The International Remote Viewing Conference 2011
Reported by Lorrie Kazan
Remote
Viewing is the ability to transcend time and space and see into the future,
target an event and literally project one's mind there.
From the late 60's to the early 90's, Remote Viewing was used by our
government special forces, including the C.I.A. and D.I.A., in order to
psychically monitor world issues and find hidden targets.
For example, remote viewer Joe
McMoneagle accurately described the Soviets building a larger submarine than
anyone had believed possible.
McMoneagle's vision was considered folly until the Soviets proudly revealed the
largest submarine ever conceived.
The
Conference featured many of RV's heavy hitters, such as Lyn Buchanan and Glenn
Wheaten. Physicist Russell Targ was in the front row, and chiming in
appropriately as needed.
How does RV
differ from clairvoyance? It's
given precise protocols, utilized by military men uncomfortable with the word
"psychic," and generally involves a team of 5-25 participants.
It's labor intensive, and must produce
solid and measurable results.
Teams are
comprised of top level scientists and physicists, whose work has been documented
and accepted by the most prestigious journals and organizations.

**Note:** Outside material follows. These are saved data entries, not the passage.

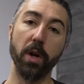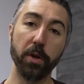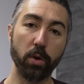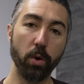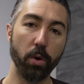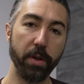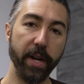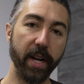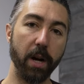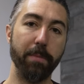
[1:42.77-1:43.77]
another cool
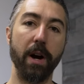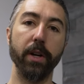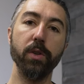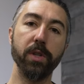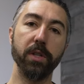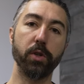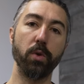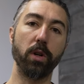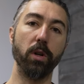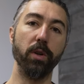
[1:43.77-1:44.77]
thing about using the
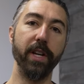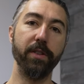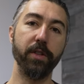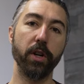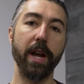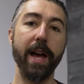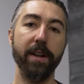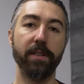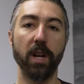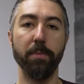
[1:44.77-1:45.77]
snorkel is your
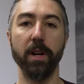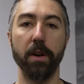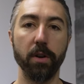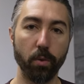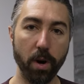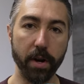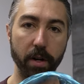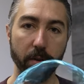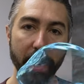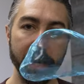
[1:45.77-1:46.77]
head is gonna be
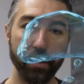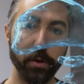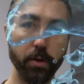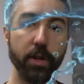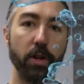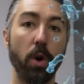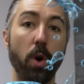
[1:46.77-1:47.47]
underwater, right? So your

While it's considered that anyone can be trained to produce results,
those with more psychic inclination tend to exhibit higher level of ability.
(See
www.lorriekazan.com/books_01.html)
The work of
artist, initiator and original viewer, Ingo Swann, was featured in presenter
Stephan Schwartz's film. In the film, we witness Swann, and an equally powerful
female remote viewer, precisely locate lost ships sunken beneath the ocean's
floor. Even the most sophisticated
sonar equipment failed to track these vessels until directed by the RV team.
Description
of one craft's contents included tiny bottles, which when found turned out to be
medical bottles. Could the viewers
have read about the ship beforehand?
Until it was found, no record existed of this particular lost ship.
Remote
Viewers intentionally describe in adjectives and adverbs, rendering line
drawings of the shapes they see; they avoid nouns.
Nouns indicate analytical overlay, which is where one's mind takes the
lines and shapes and decides what it is and/or what it means.
"A noun is a
box you hide things in," stated Lyn Buchanan.

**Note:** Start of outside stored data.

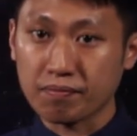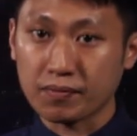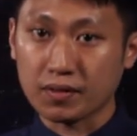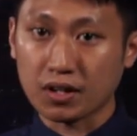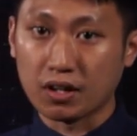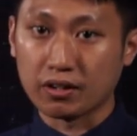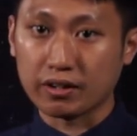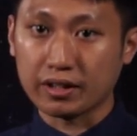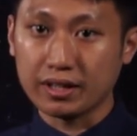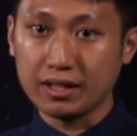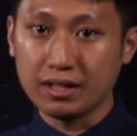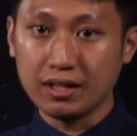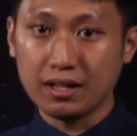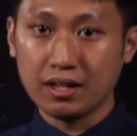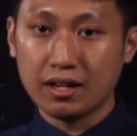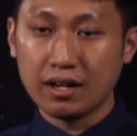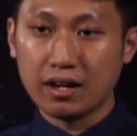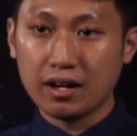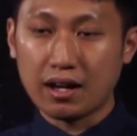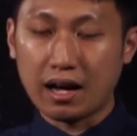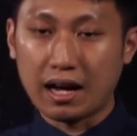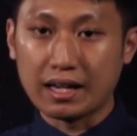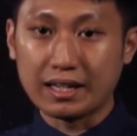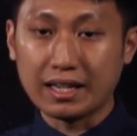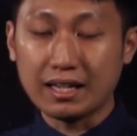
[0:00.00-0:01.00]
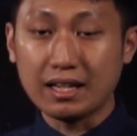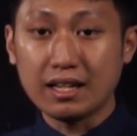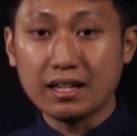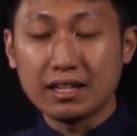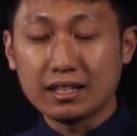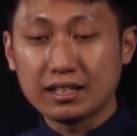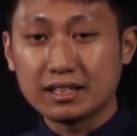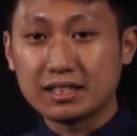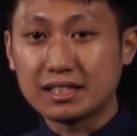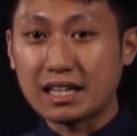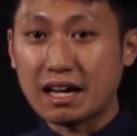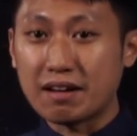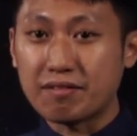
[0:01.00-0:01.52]
Okay, I think
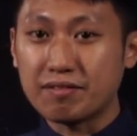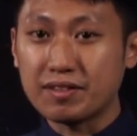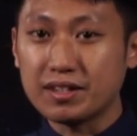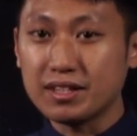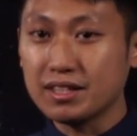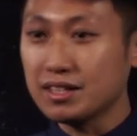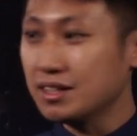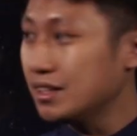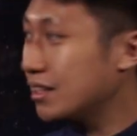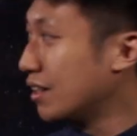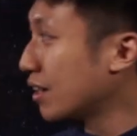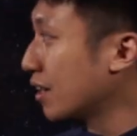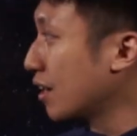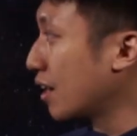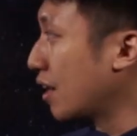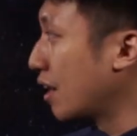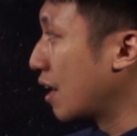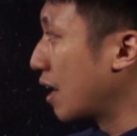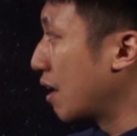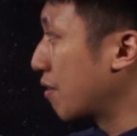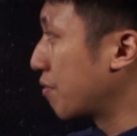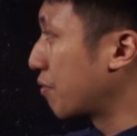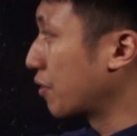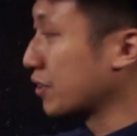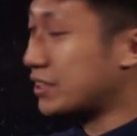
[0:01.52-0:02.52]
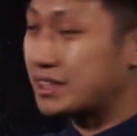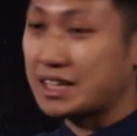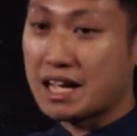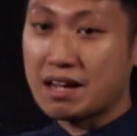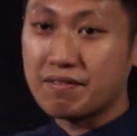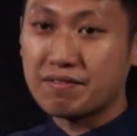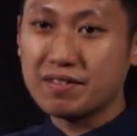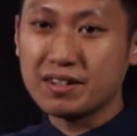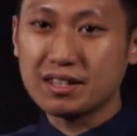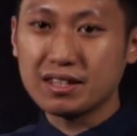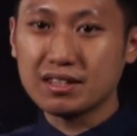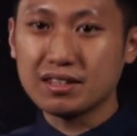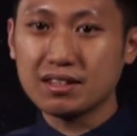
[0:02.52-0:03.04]
7 for
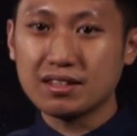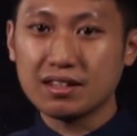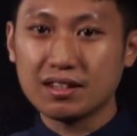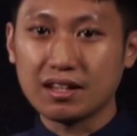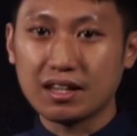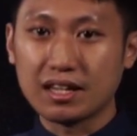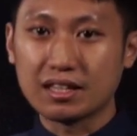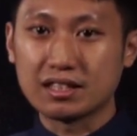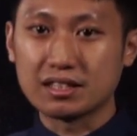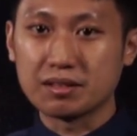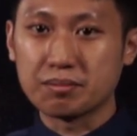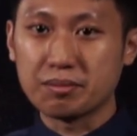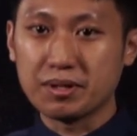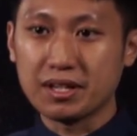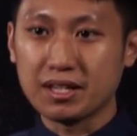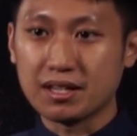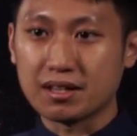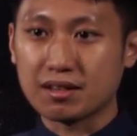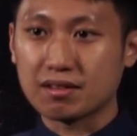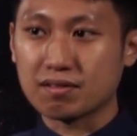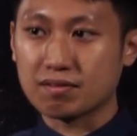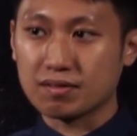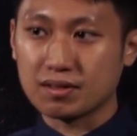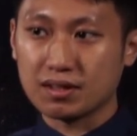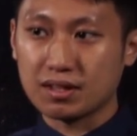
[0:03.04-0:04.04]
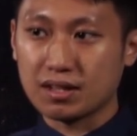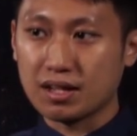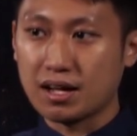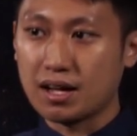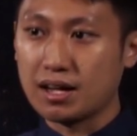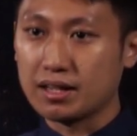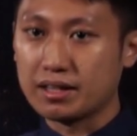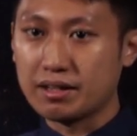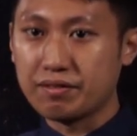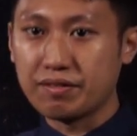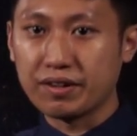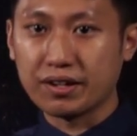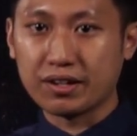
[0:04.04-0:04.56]
7 it's a bit
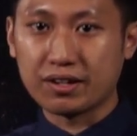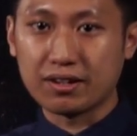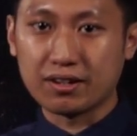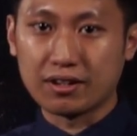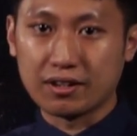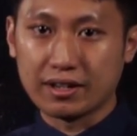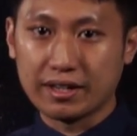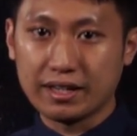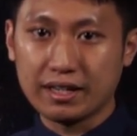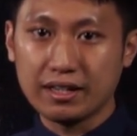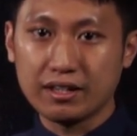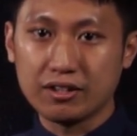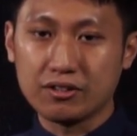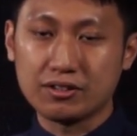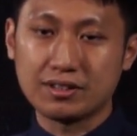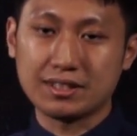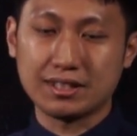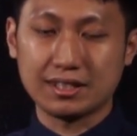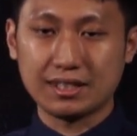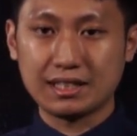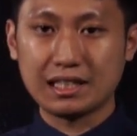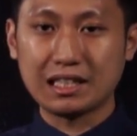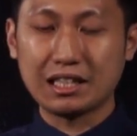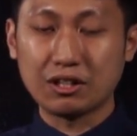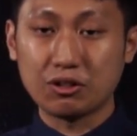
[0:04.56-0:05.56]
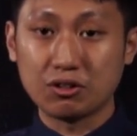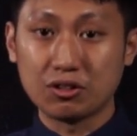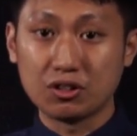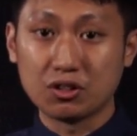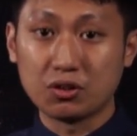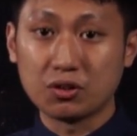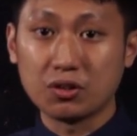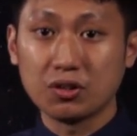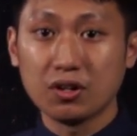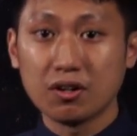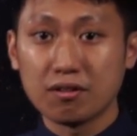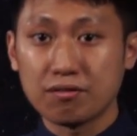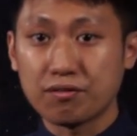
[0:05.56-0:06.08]
difficult already. You just need to
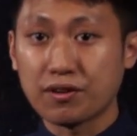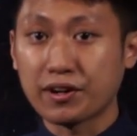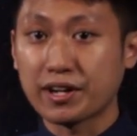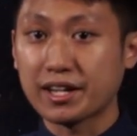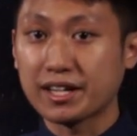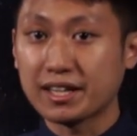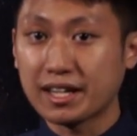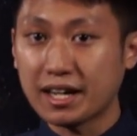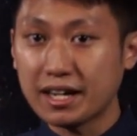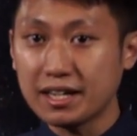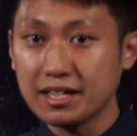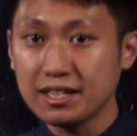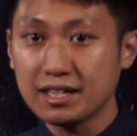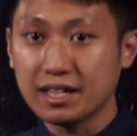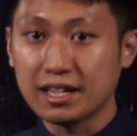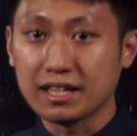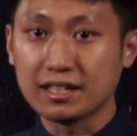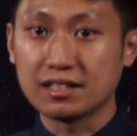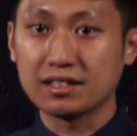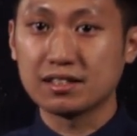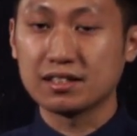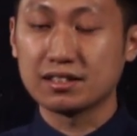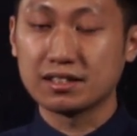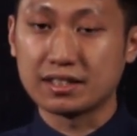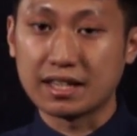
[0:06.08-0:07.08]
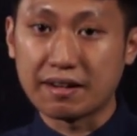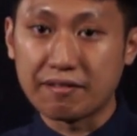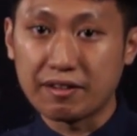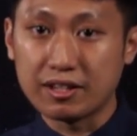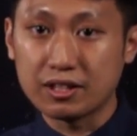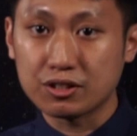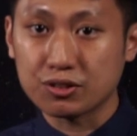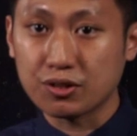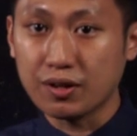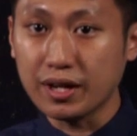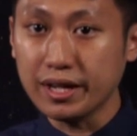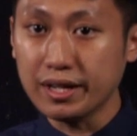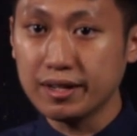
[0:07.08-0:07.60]
know 49 is 7
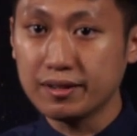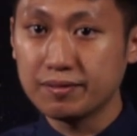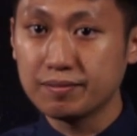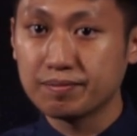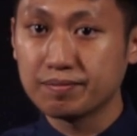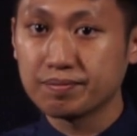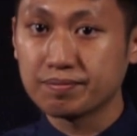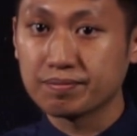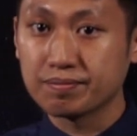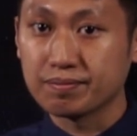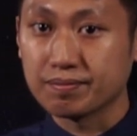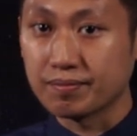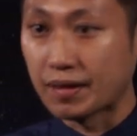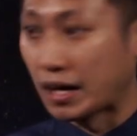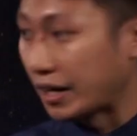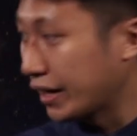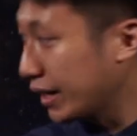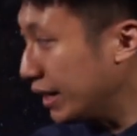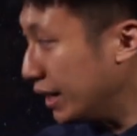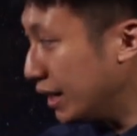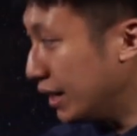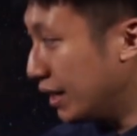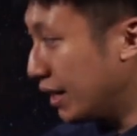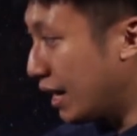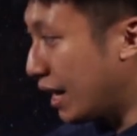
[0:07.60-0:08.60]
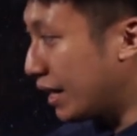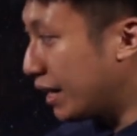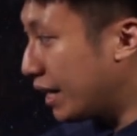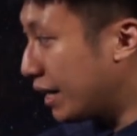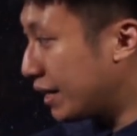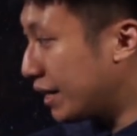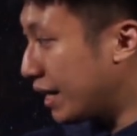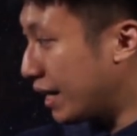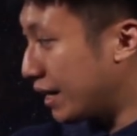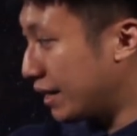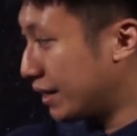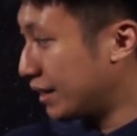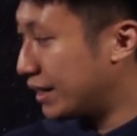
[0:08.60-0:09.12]
square. Okay, other than
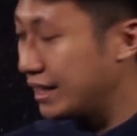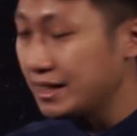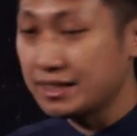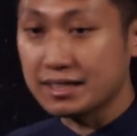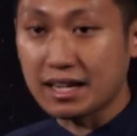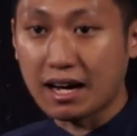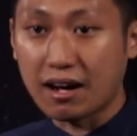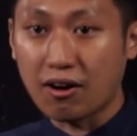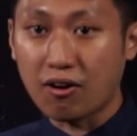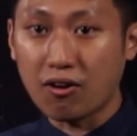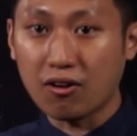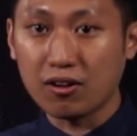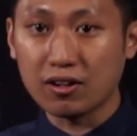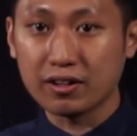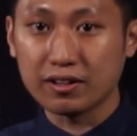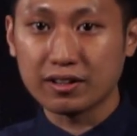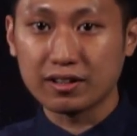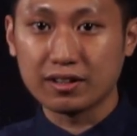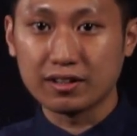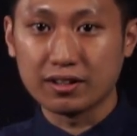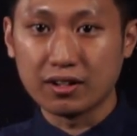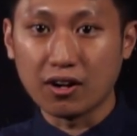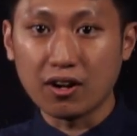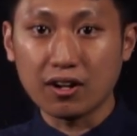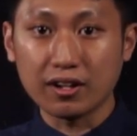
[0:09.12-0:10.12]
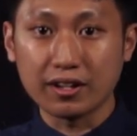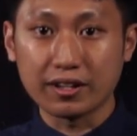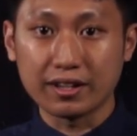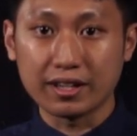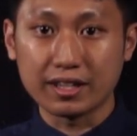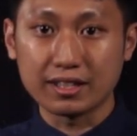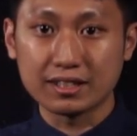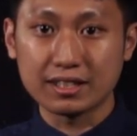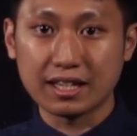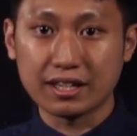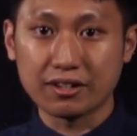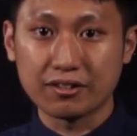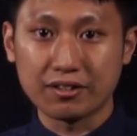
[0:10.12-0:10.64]
that, these are all the
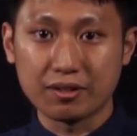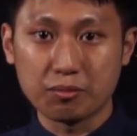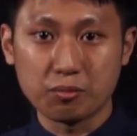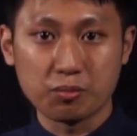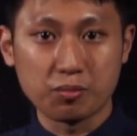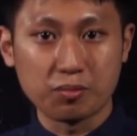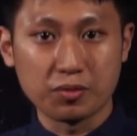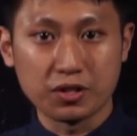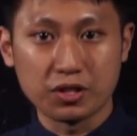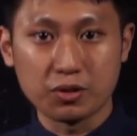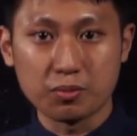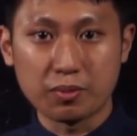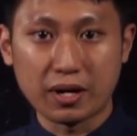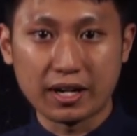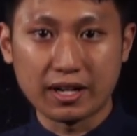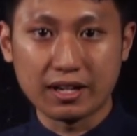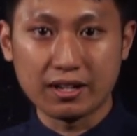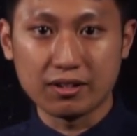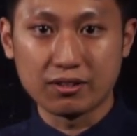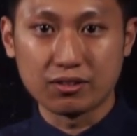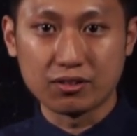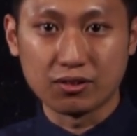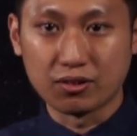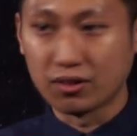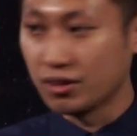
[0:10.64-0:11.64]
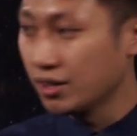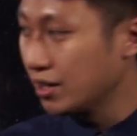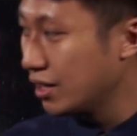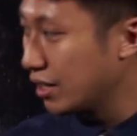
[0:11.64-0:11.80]
things that you might need to know.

It's the monitor's job to lead the viewer back to visual descriptions and
away from concrete assumptions.
The audience
participated in two experiments during the conference.
First, presenter Marty Rosenblatt divided the room in half so he could
lead us in 1ARV. 1ARV is a
protocol that evolved from the work of the 10-member Aurora RV Group and was
further refined during a 3-day workshop that involved Russell Targ, Marty
Rosenblatt, and Jon Knowles.
While a bit
confusing to follow and a little too complex to detail here, I'll give a quick
sense of it here. Briefly, each
side of the room had a separate blind target to describe.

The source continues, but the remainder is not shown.